Kisah Kiai, Pendeta, dan Doa Anjing; Oleh Dr Aji Damanuri MEI, dosen FEBI IAIN Ponorogo, Ketua Majelis Tarjih dan Tajdid Pimpinan Daerah Muhammadiyah (PDM) Tulungagung.
PWMU.CO – Konon terjalin persahabatan yang baik antara seorang kiai dan seorang pendeta di daerah pelosok Papua. Kiai itu bernama Abdullah seorang perantauan dari Jawa dan seorang pendeta bernama Lukas yang merupakan penduduk asli Papua.
Mereka hidup bertetangga dan saling tolong menolong. Lukas adalah pendeta yang taat dalam menjalankan agamanya. Begitu pula Abdullah yang mengelola masjid beberapa puluh meter dari rumahnya.
Setiap Kiai Abdulloh mau ke masjid pasti melewati rumah Pendeta Lukas. Pendeta Lukas selalu menyapa dan tersenyum kepada kiyai Abdullah. Pendeta Lukas hanya bisa berbahasa Indonesia, karenanya Kiai Abdullah meskipun fasih berbahasa Jawa ketika berkomunikasi dengan Pendeta Lukas memakai bahasa Indonesia.
Suatu hari Pendeta Lukas meminta tolong kepada Kiai Abdullah untuk mengobati anjingnya yang sedang sakit. Sudah beberapa hari anjing Pendeta Lukas hanya tergeletak tanpa daya di teras rumahnya.
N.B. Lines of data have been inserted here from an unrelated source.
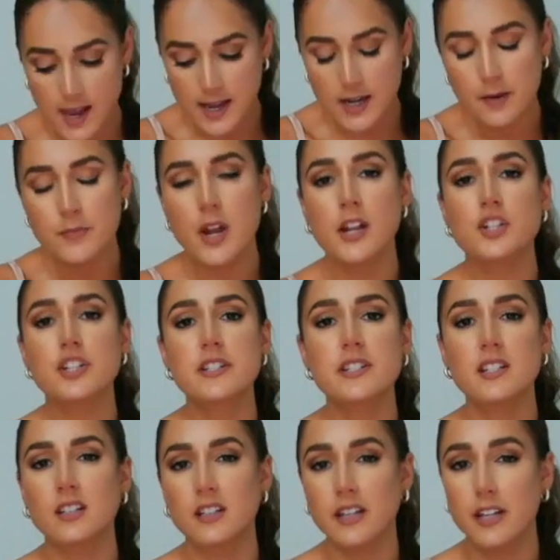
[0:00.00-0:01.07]
And I'm not just
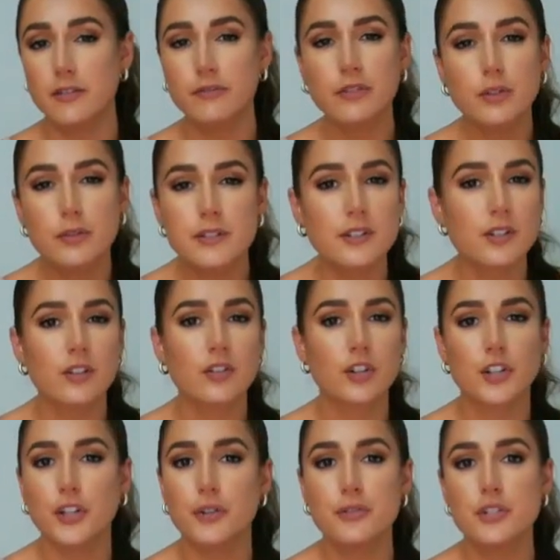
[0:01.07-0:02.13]
an influencer or
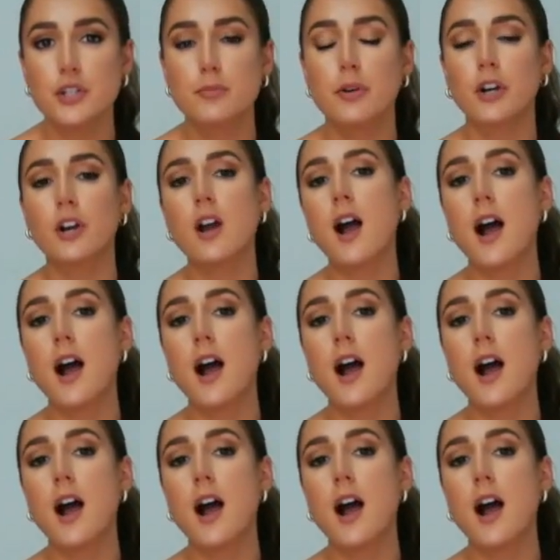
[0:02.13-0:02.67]
YouTuber.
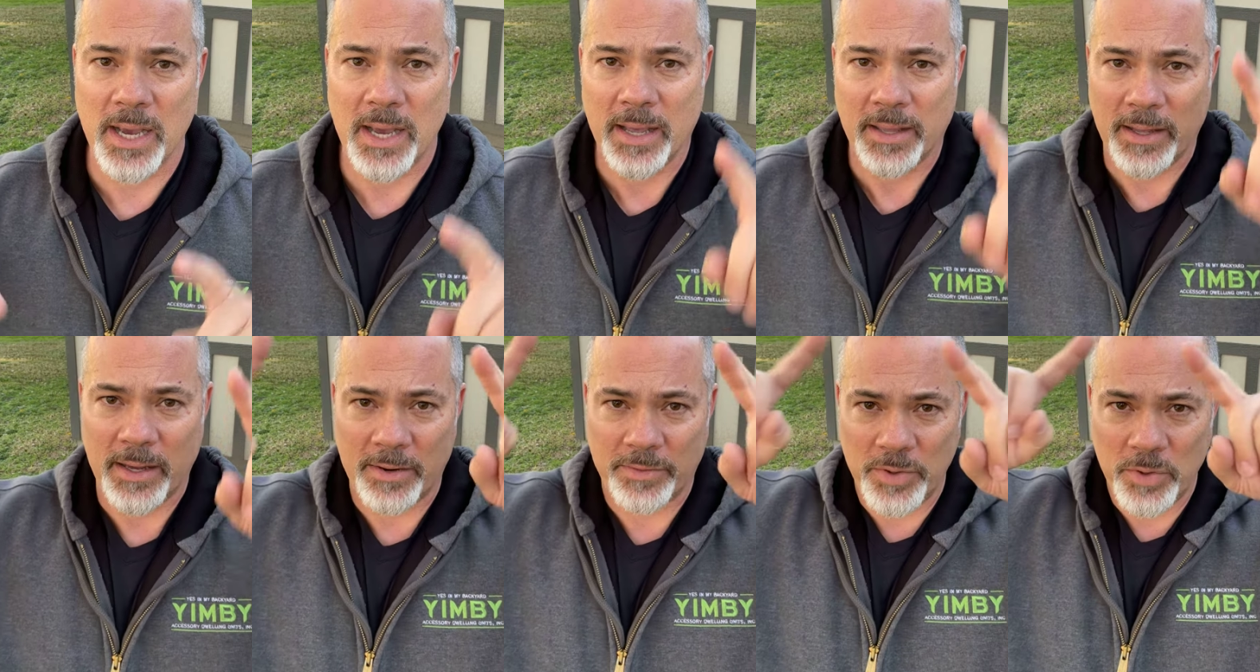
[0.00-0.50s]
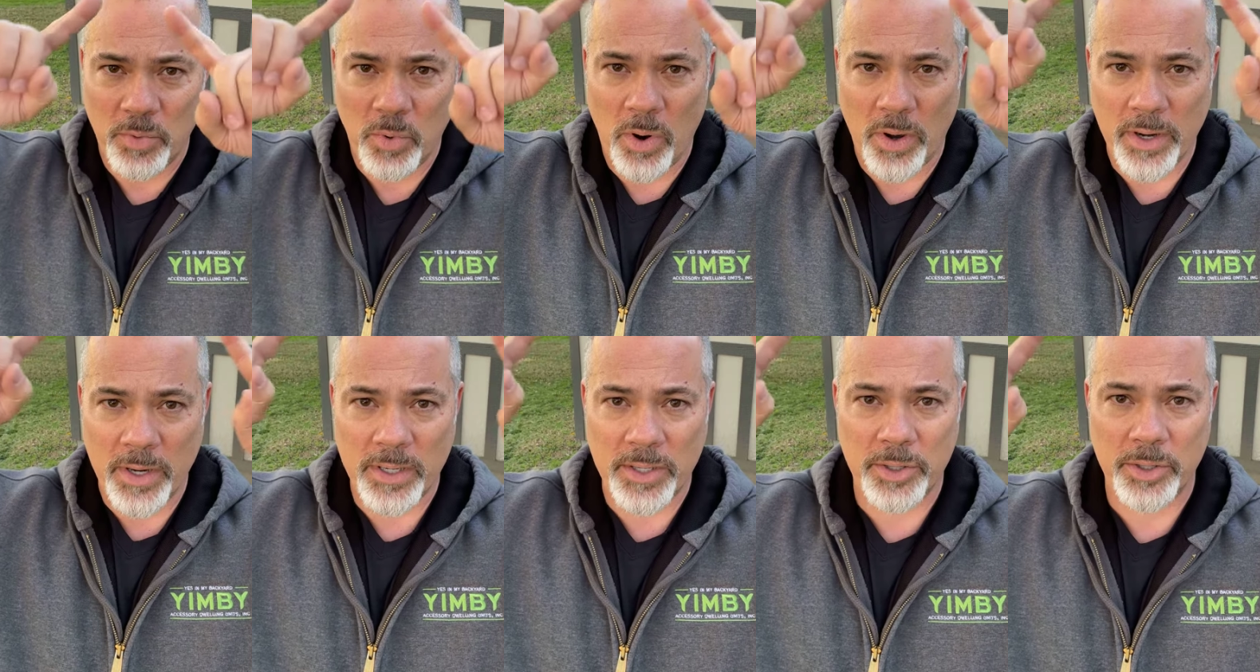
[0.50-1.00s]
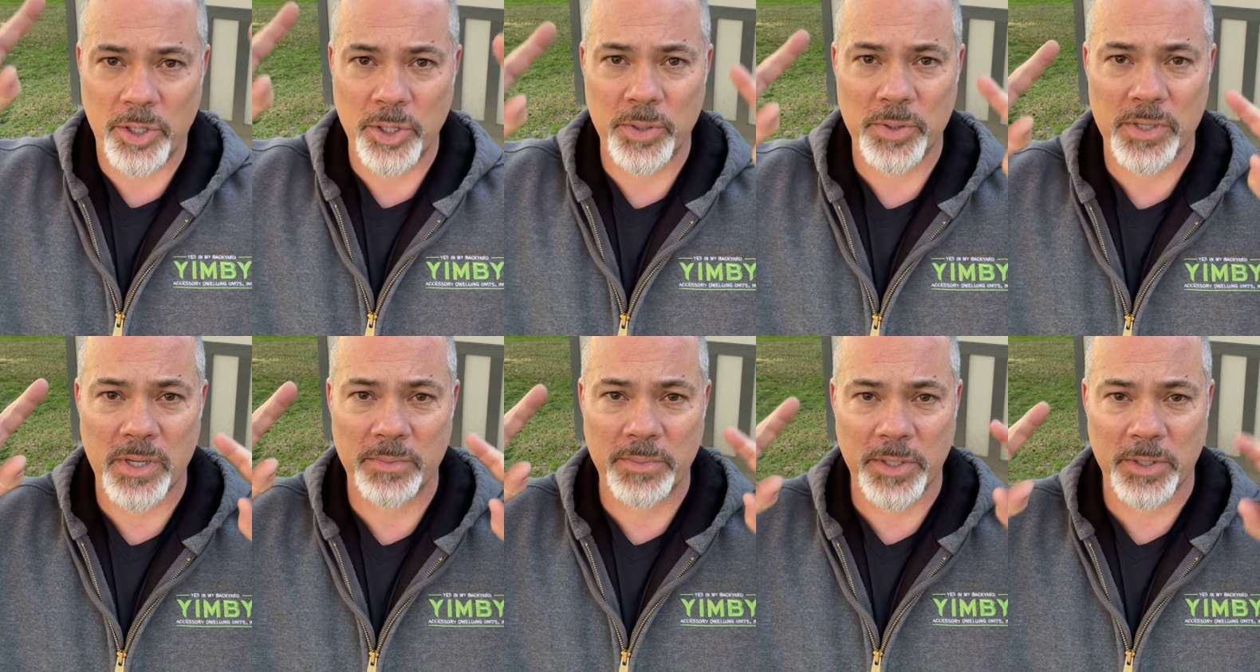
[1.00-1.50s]
that if you wanted to do
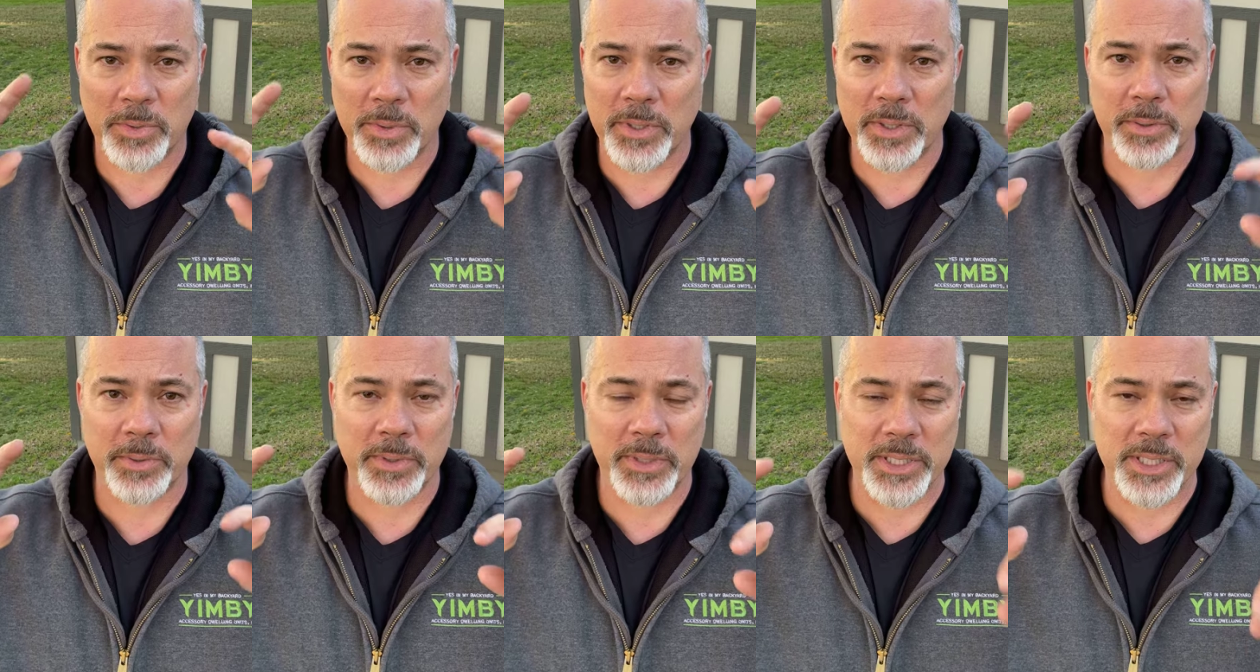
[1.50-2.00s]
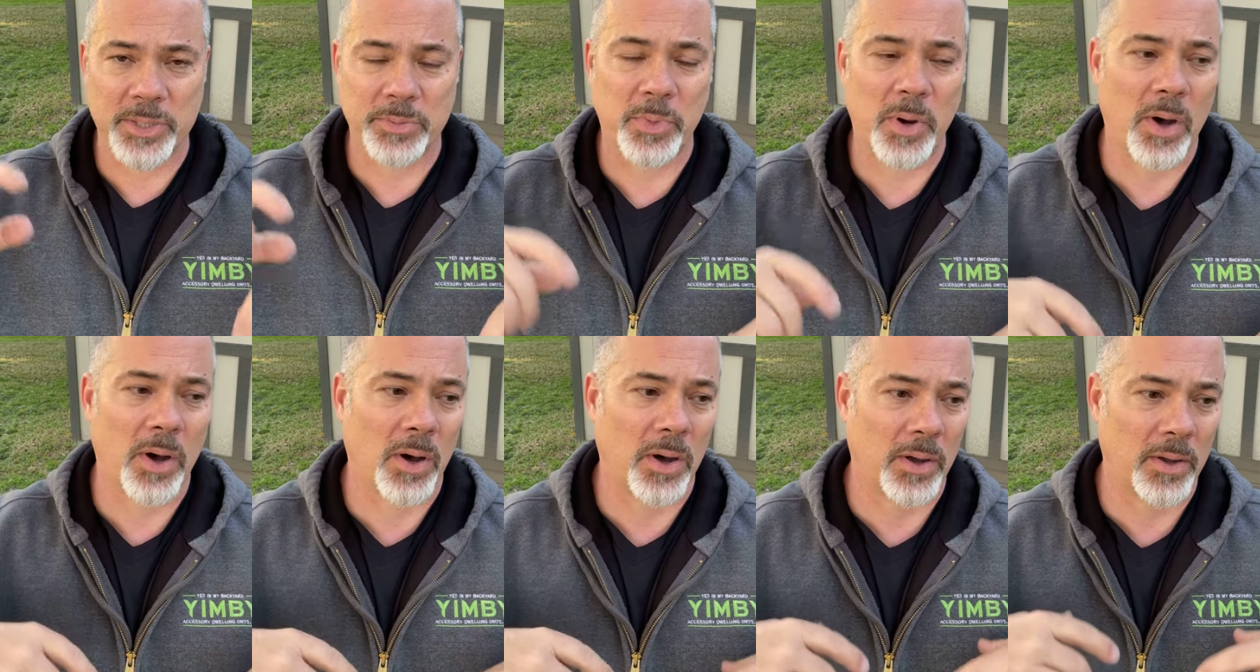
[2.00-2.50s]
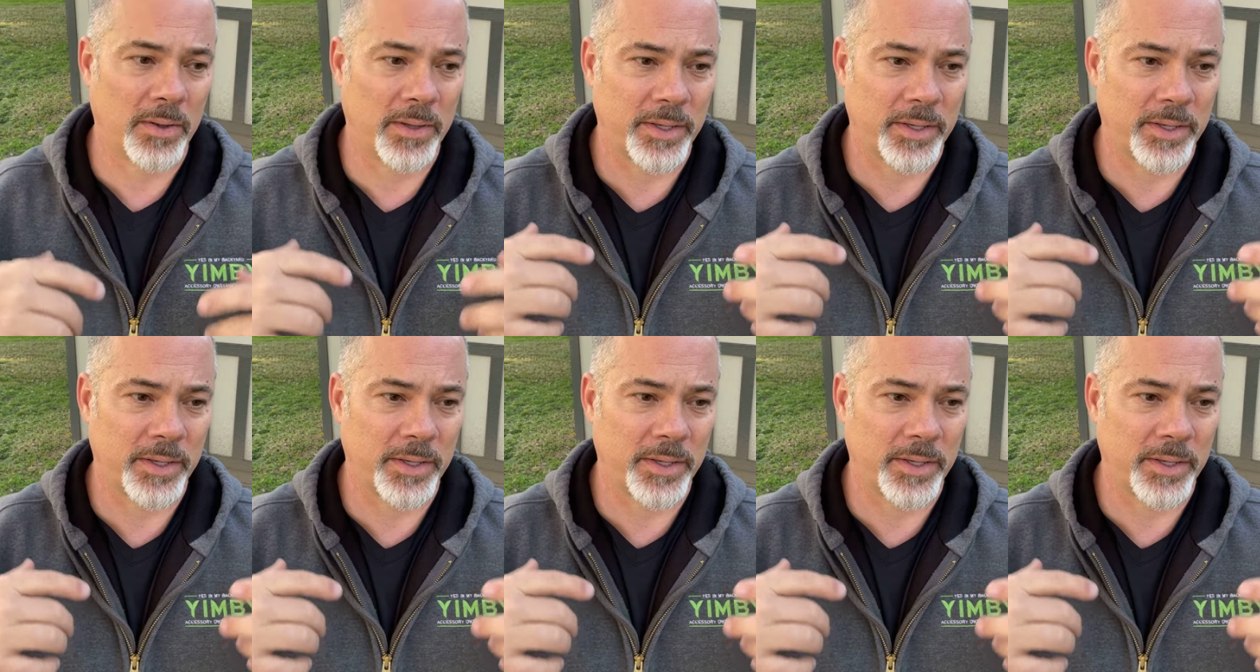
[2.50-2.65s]
something really, really small,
Maklumlah di desa mereka tinggal tidak ada dokter hewan. Kiai Abdullah sebenarnya juga bigung harus melakukan apa, tetapi karena merasa tidak enak dengan Pendeta Lukas maka ia tetap datang untuk melihat anjingnya.
Karena bukan dokter hewan Kiai Abdullah mengelus-elus anjing tersebut sembari mengatakan sebuah kalimat dalam bahasa Jawa: “Su asu, lek kowe urip yo ndang uripo, lek kowe mati yo ndang matio.” Artinya, “wahai anjing, kalau kamu memang mau mati ya mati saja, kalau kamu mau hidup ya hiduplah.”
Kalimat ini dilafalkan Kiai Abdullah beberapa kali, sampai Pendeta Lukas hafal. Sungguh ajaib, anjing Pendeta Lukas tiba-tiba berdiri dan berlari. Pendeta Lukas amat senang anjingnya bisa sembuh karena dijampi-jampi Kiai Abdullah. Sementara Kiai Abdulloh termenung keheranan.